From: Ingo Molnar <mingo@elte.hu>
To: David Miller <davem@davemloft.net>
Cc: linux-kernel@vger.kernel.org, tglx@linutronix.de,
Peter Zijlstra <a.p.zijlstra@chello.nl>
Subject: [patch] softlockup: fix false positives on nohz if CPU is 100% idle for more than 60 seconds
Date: Wed, 23 Apr 2008 10:50:30 +0200 [thread overview]
Message-ID: <20080423085030.GA22309@elte.hu> (raw)
In-Reply-To: <20080422.030519.259068348.davem@davemloft.net>
* David Miller <davem@davemloft.net> wrote:
> > +++ linux/kernel/time/tick-sched.c
> > @@ -393,6 +393,7 @@ void tick_nohz_restart_sched_tick(void)
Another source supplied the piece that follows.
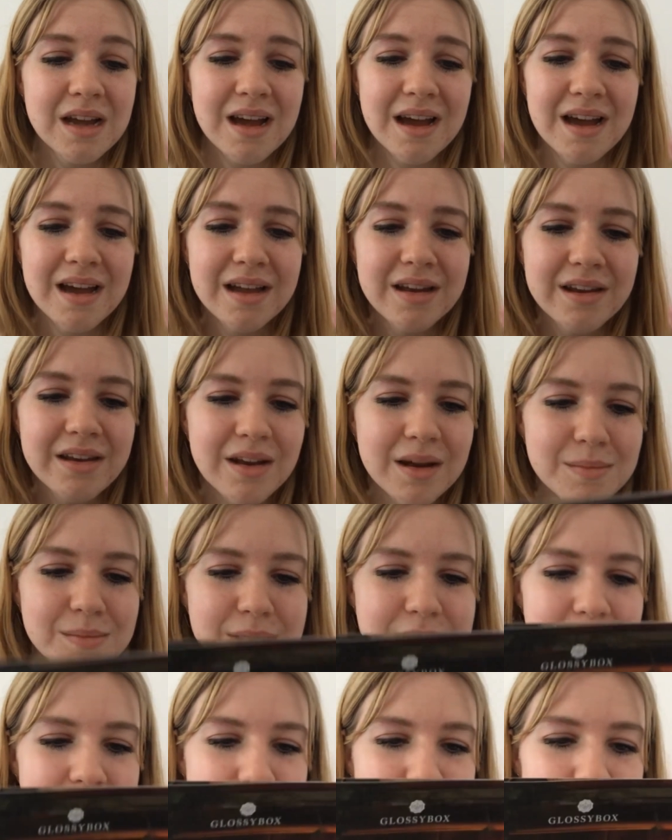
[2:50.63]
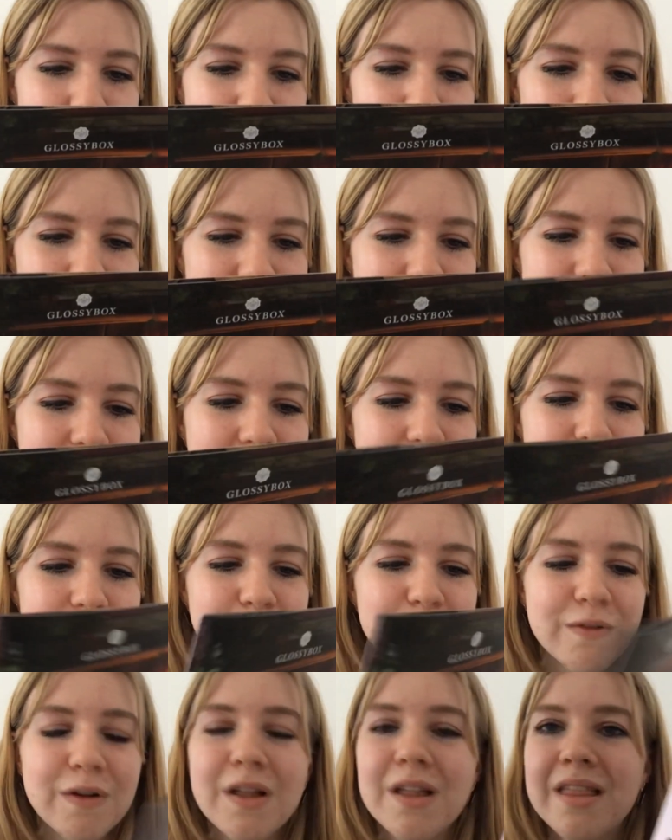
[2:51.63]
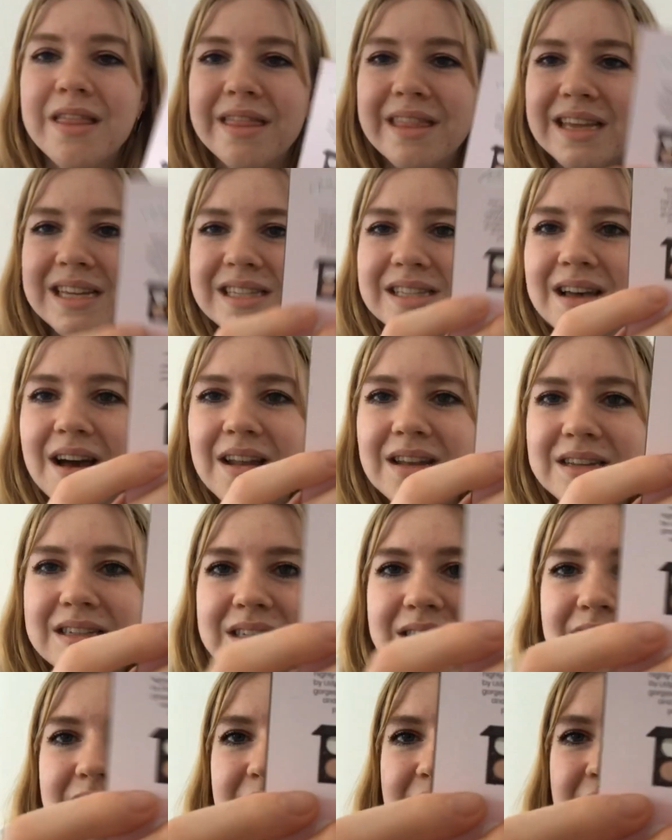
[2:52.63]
And I'm telling you, I love these colours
> > sub_preempt_count(HARDIRQ_OFFSET);
> > }
> >
> > + touch_softlockup_watchdog();
> > /*
> > * Cancel the scheduled timer and restore the tick
> > */
>
> The NOHZ lockup warnings are gone. But this seems like a band-aid.
> We made sure that cpus don't get into this state via commit:
but that commit:
> @@ -133,6 +133,8 @@ void tick_nohz_update_jiffies(void)
> if (!ts->tick_stopped)
> return;
>
> + touch_softlockup_watchdog();
> +
> cpu_clear(cpu, nohz_cpu_mask);
> now = ktime_get();
updates the softlockup watchdog before we update jiffies:
> ts->idle_waketime = now;
>
> local_irq_save(flags);
> tick_do_update_jiffies64(now);
> local_irq_restore(flags);
so the patch i gave you first should do the trick - the cleaner patch is
attached below.
> While what the guilty patch we're discussing here does is change how
> cpu_clock() is computed, that's it. softlockup uses cpu_clock() to
> calculate it's timestamp. The guilty change modified nothing about
> when touch_softlockup_watchdog() is called, nor any other aspect about
> how the softlockup mechanism itself works.
>
> So we need to figure out why in the world changing how cpu_clock()
> gets calculated makes a difference.
the thing is that that change _fixed_ cpu_clock() - and exposed the
latent softlockup/nohz interaction that was always there and which
caused false positives if a CPU stayed idle for more than 60 seconds.
Ingo
------------------>
Subject: softlockup: fix false positives on nohz if CPU is 100% idle for more than 60 seconds
From: Ingo Molnar <mingo@elte.hu>
Date: Wed Apr 23 10:01:08 CEST 2008
David Miller reported softlockup false positives on his 128-way Niagara2
system. The special thing about that system is extremely long clockevent
timeouts combined with extremly long idle times.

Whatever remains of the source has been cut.